Serious alternative to current tournament scoring structure.

By arkhamssaber, in X-Wing

Proposed solution.

During Swiss rounds there are no wins, losses or draws. During each round a player earns points equal to points destroyed. Points lost would be the first tiebreaker but otherwise would not matter. The half points for half destroyed rule would be for all ships not just large ships. A player facing a squad with a total less than 100pts would get the difference added to their points destroyed total at the start of the match.

Although this doesn't eliminate the possibility of a draw. It removes any benefits of an intentional one. Since destroying zero ships would get you zero points aside from the few you might get from the opponents squad being less than 100pts.

This eliminates modified wins and heavily encourages engagement. Only real downside I can see initially is that a player can run for 75 minutes just to be a jerk.

After X amount of rounds you cut to top 4/8/16/32 as usual and play by current elimination round rules.

Thoughts?

In a technical sense, you make your measurement of player skill more sensitive, at the cost of decreasing the reliability of that measurement.

Suppose you're a triage nurse and you greet a new ER patient by asking about her level of pain. You might say "Are you in pain?" and she can say either yes or no.
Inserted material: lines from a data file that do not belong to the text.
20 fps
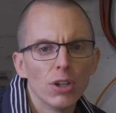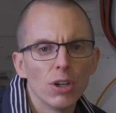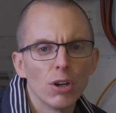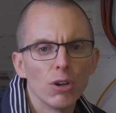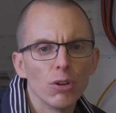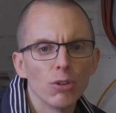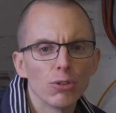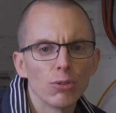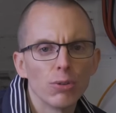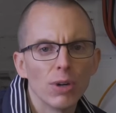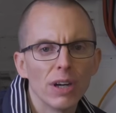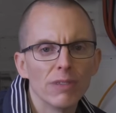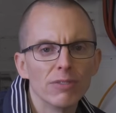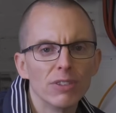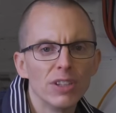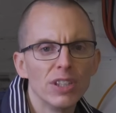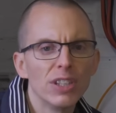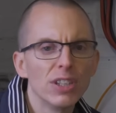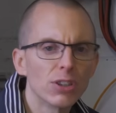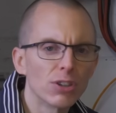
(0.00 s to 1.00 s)
also have a
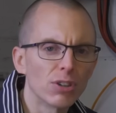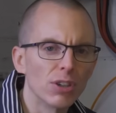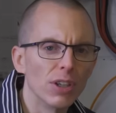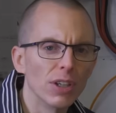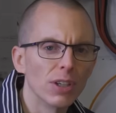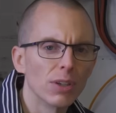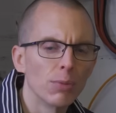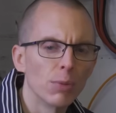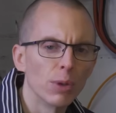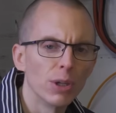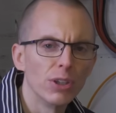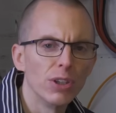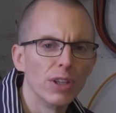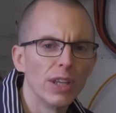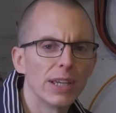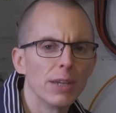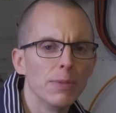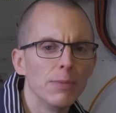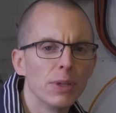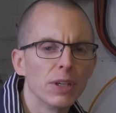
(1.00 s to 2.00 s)
neat trick where they
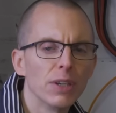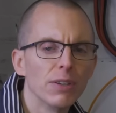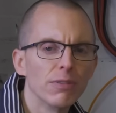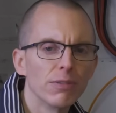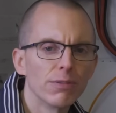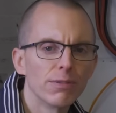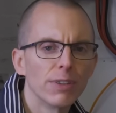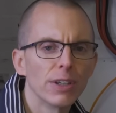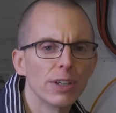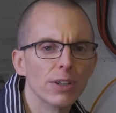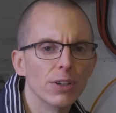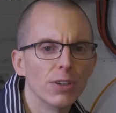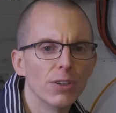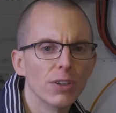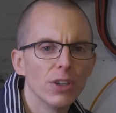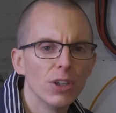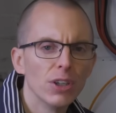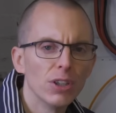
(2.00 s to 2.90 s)
can be configured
That's a very repeatable measurement: if you ask 5 patients with the same kind of injury, they'll probably all give you the same answer.

Now suppose that instead you ask them to grade their pain on a scale from 1 to 10. If you ask 5 patients with the same kind of injury, you're likely to get some duplicate responses, but you'll get a lot more variation. Some of that increased variation reflects actual variation in the level of pain the patients are experiencing, and some of it is measurement error. (It's generally difficult to tell which is which.)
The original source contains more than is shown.